Ironically, the fact that modern antitrust law is sufficiently flexible to take into account a wide variety of economic circumstances has created its own set of concerns. Many members of the health care industry began complaining that the lack of hard and fast antitrust standards with respect to health care was potentially delaying or impeding efficiency-enhancing, cost-cutting efforts. The Division was concerned that such complaints might in some cases be justified.

As a consequence, the Division, in conjunction with the FTC, undertook a review of its health care enforcement program with an eye towards releasing a series of explanations of its policies that could be relied on by the industry. The Agencies met with a variety of parties to seek input as to the types of guidance that industry participants thought was necessary. The Agencies also brought to bear their own knowledge of potential areas of concern based on investigations the Agencies had undertaken. Such efforts culminated on September 15, 1993, with the issuance of six Statements of Antitrust Enforcement Policy in the Health Care Area.

I will not go into the specifics of the Statements, since they speak for themselves, but I will say that the issuance of these Statements should be a clear manifestation of our willingness to respond to the needs of the industry.

Moreover, the Agencies have committed to a continuing process to further help the industry understand the application of the antitrust laws. We realized that no Statements, no matter how expansive, could hope to cover every potential antitrust question that might arise in the health care context. As a result, the Agencies took the extraordinary step of establishing an expedited process to enable health care providers to obtain further guidance as to the government's antitrust enforcement intentions with respect to particular proposed conduct. Moreover, the Statements contain the commitment that the Agencies will issue additional general statements as warranted. By these actions, we will continue to seek to substantially reduce uncertainty as to the application of the antitrust laws to the health care industry.
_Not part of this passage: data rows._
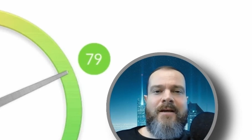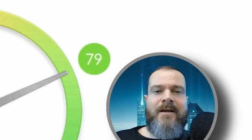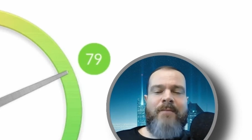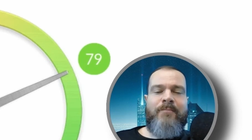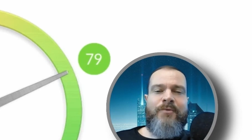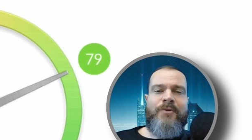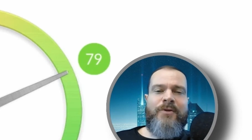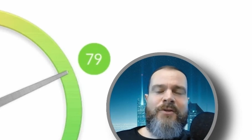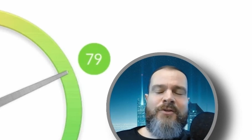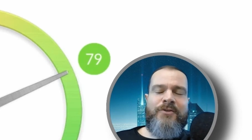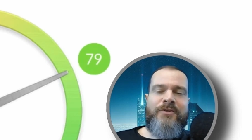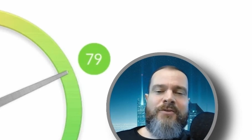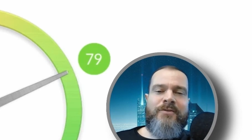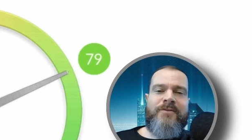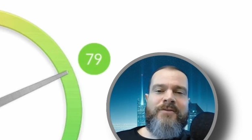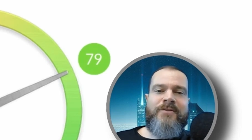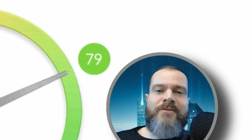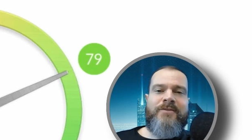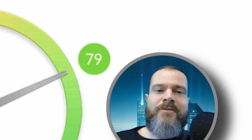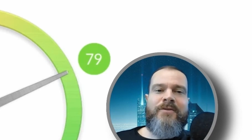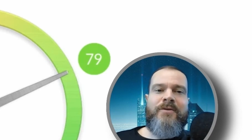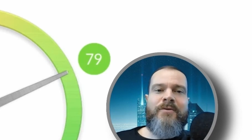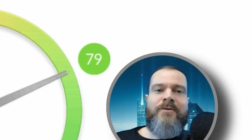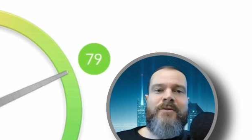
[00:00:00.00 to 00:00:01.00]
I'm pretty sure
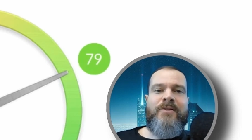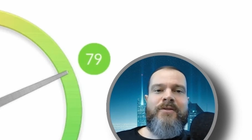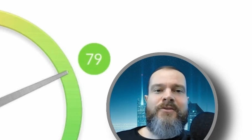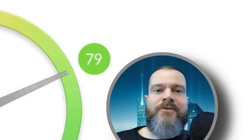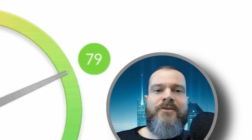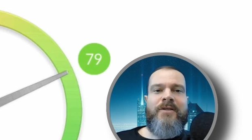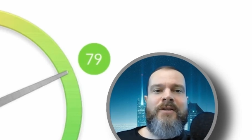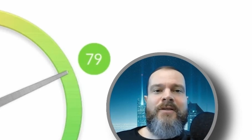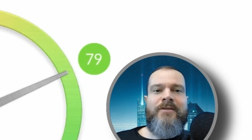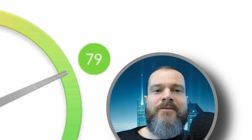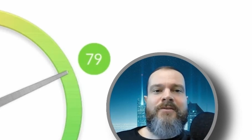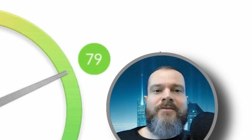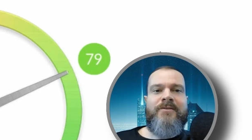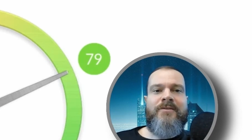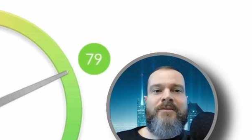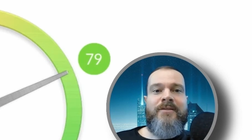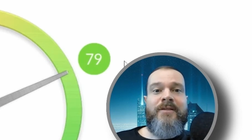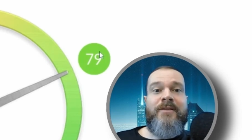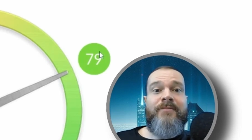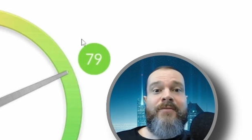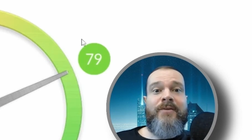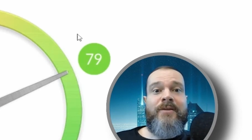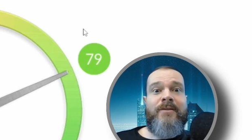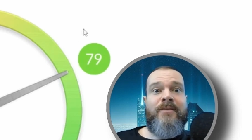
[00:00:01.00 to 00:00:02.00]
this is going to change
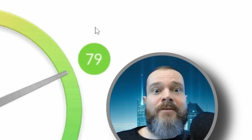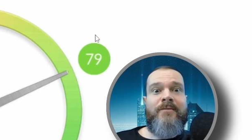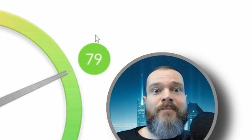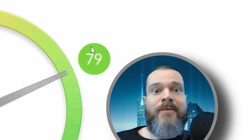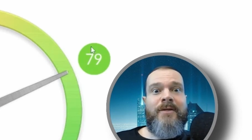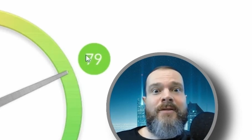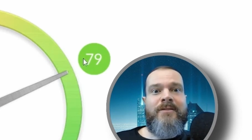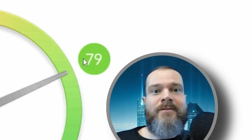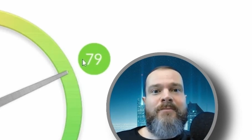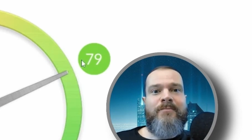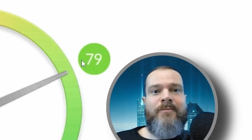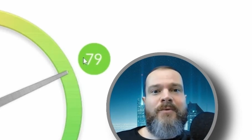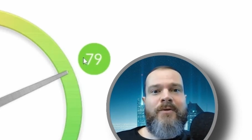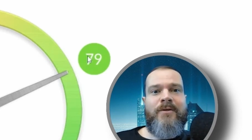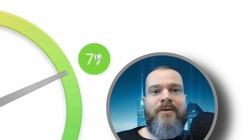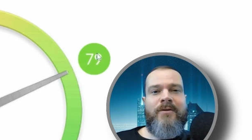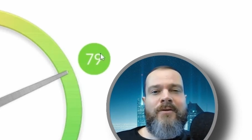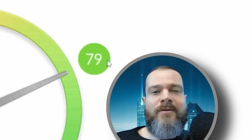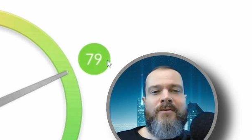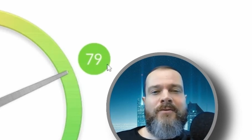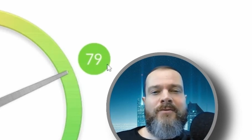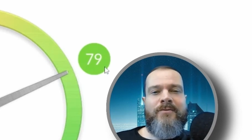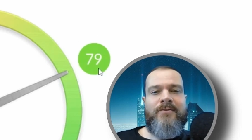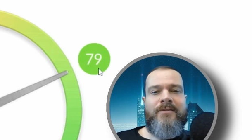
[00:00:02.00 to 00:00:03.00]
significantly by
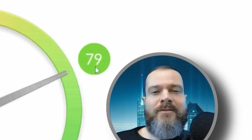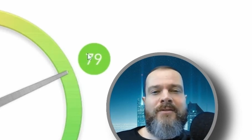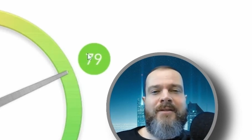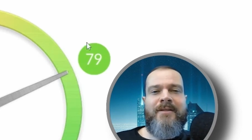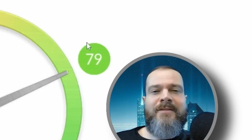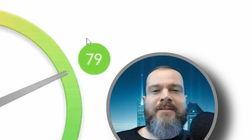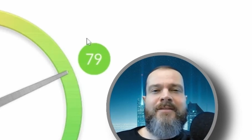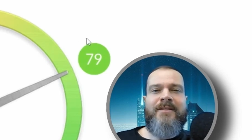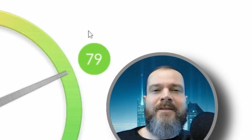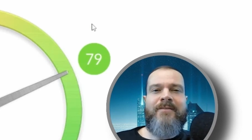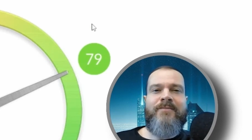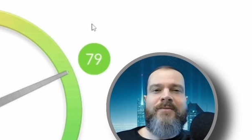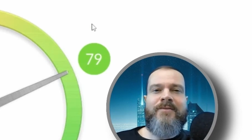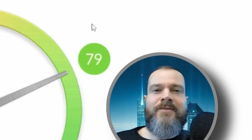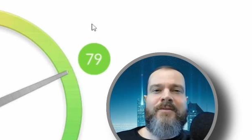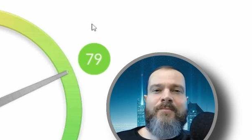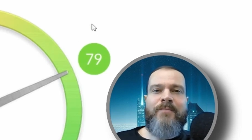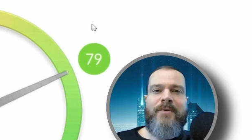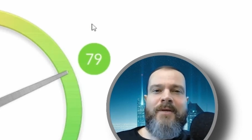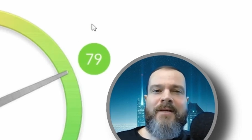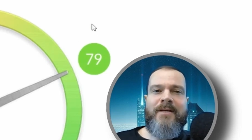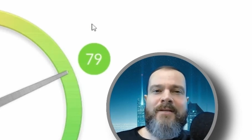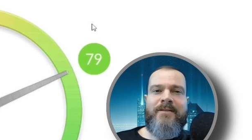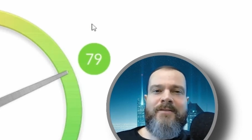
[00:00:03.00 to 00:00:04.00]
tomorrow, so let's give this
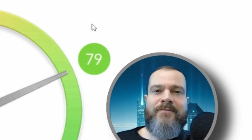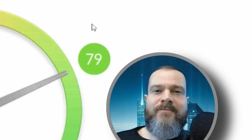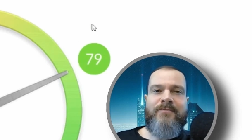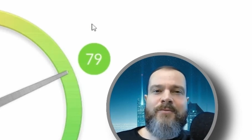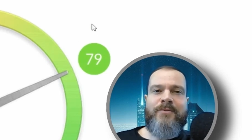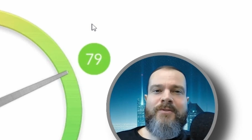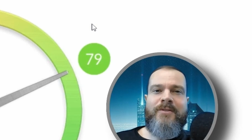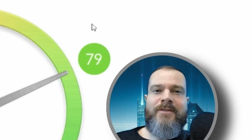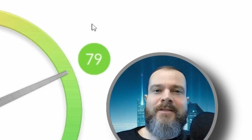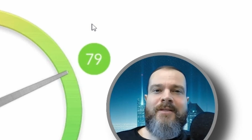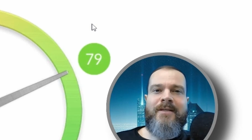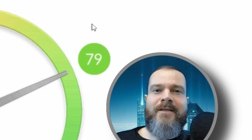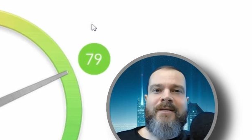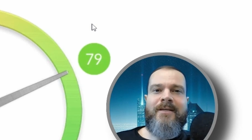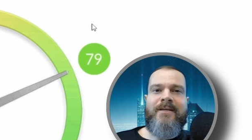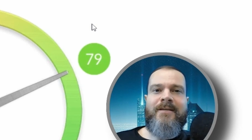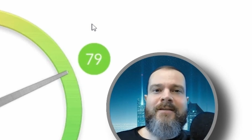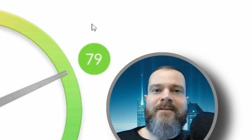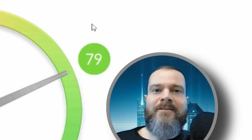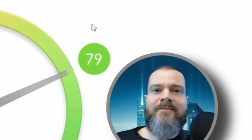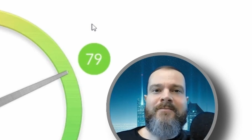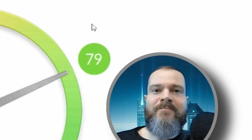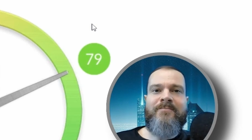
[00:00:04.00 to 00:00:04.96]
a pass for today.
The Health Security Act contains two specific sections that have antitrust implications. First, the Act would repeal the McCarran-Ferguson exemption for health insurers. Second, Section 1322(c) of the Act recognizes that providers may jointly present and justify their requested fees with alliances with respect to the fee-for-service plan. This allows alliances, which would operate as state agencies or creatures of state law, to have the benefit of as much information as possible to avoid potential errors that could undermine the purposes of health care reform. It also avoids the potential for lengthy, expensive litigation with each alliance over the exact contours of the state action doctrine, with attendant years of uncertainty as to the status of fees set and collected under alliance plans. Finally, it is fully consistent with existing antitrust doctrine; under the antitrust laws parties have the right to collectively provide information to an entity of the state (the so-called "Noerr-Pennington" doctrine).

* * * * *

I would like to leave you with a few general thoughts. First, the antitrust laws have made a significant contribution to the economic vitality of this nation by fostering competitive pricing and innovation in a wide variety of product and service markets. Second, there is reason to believe that many of the deficiencies in our current health care system are the result of too little competition, not too much. Consequently, I have every reason to believe that the economically sophisticated antitrust policies developed by the courts and the antitrust agencies can and will have a salutary effect on the rapidly changing health care environment.

I hope that you share my view. If not, let me assure you that we will continue the dialogue. For in the end, we share the same goals -- to provide all Americans with a health care system characterized by competitive prices, efficiency, innovation and high quality services.